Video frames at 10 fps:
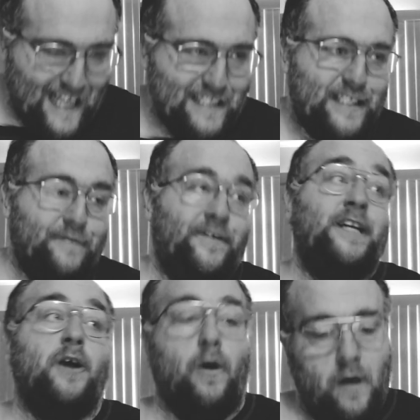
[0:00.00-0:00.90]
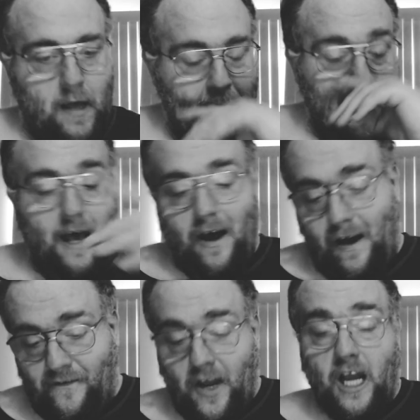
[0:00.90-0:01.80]
Savino
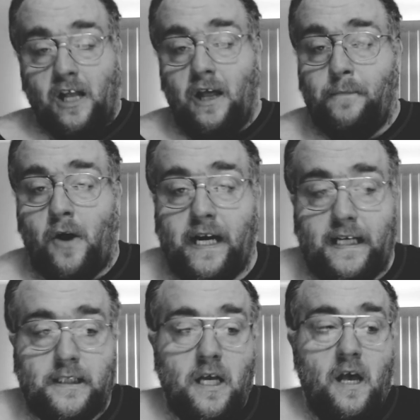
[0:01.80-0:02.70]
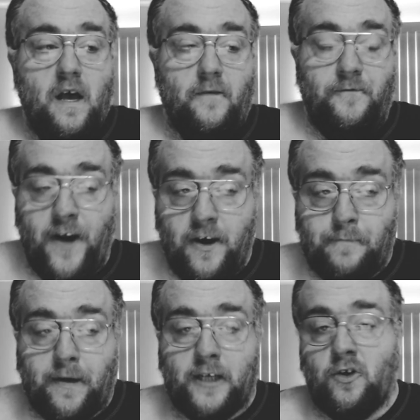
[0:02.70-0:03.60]
of Glenbard East. Very
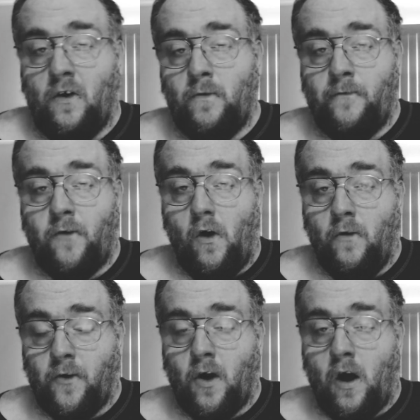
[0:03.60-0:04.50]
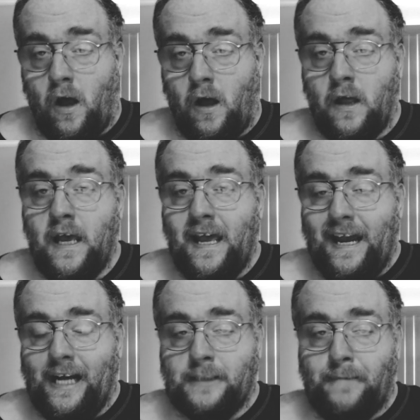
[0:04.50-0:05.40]
impressed with overall
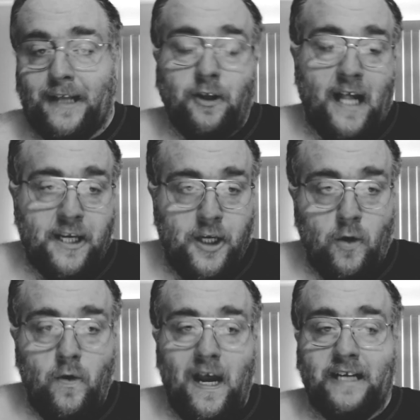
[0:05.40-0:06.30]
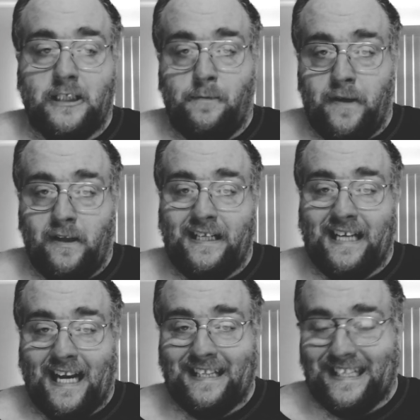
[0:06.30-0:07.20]
his mental IQ and his ability
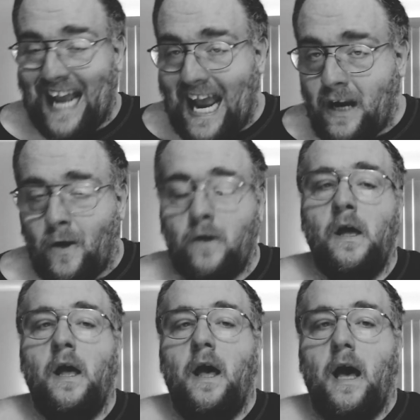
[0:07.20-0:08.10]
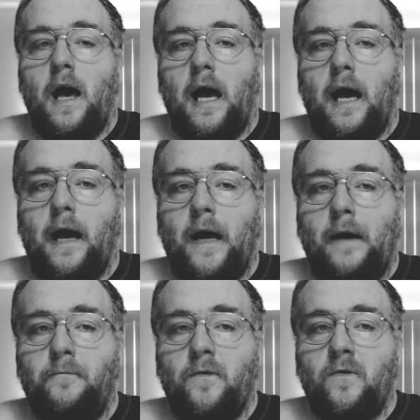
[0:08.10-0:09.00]
to get the tackle.
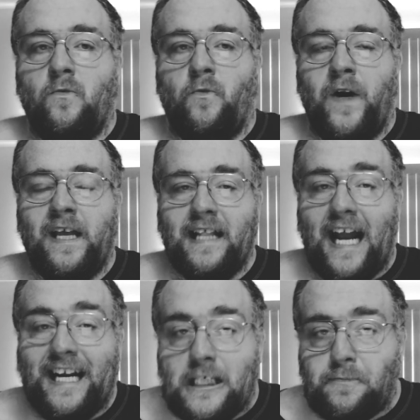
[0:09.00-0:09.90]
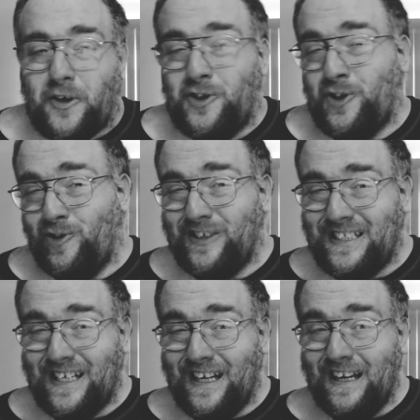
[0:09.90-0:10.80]
Um, really like his
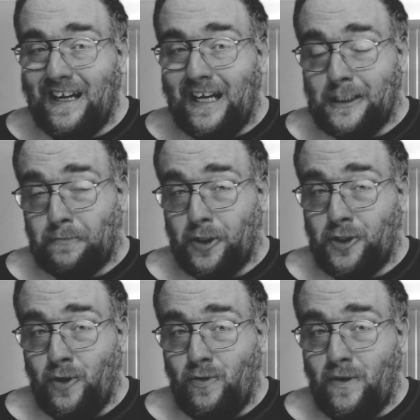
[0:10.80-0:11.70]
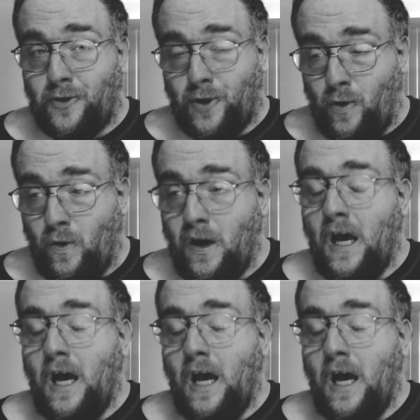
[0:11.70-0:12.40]
pursuits, his pursuit too.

┄┄┄┄┄┄

* [TASK DESCRIPTION] Output the material word for word. Pictures do not go in.

* [TASK OUTPUT]
Video frames at 10 fps:
[0:00.00-0:00.90]
[0:00.90-0:01.80]
Savino
[0:01.80-0:02.70]
[0:02.70-0:03.60]
of Glenbard East. Very
[0:03.60-0:04.50]
[0:04.50-0:05.40]
impressed with overall
[0:05.40-0:06.30]
[0:06.30-0:07.20]
his mental IQ and his ability
[0:07.20-0:08.10]
[0:08.10-0:09.00]
to get the tackle.
[0:09.00-0:09.90]
[0:09.90-0:10.80]
Um, really like his
[0:10.80-0:11.70]
[0:11.70-0:12.40]
pursuits, his pursuit too.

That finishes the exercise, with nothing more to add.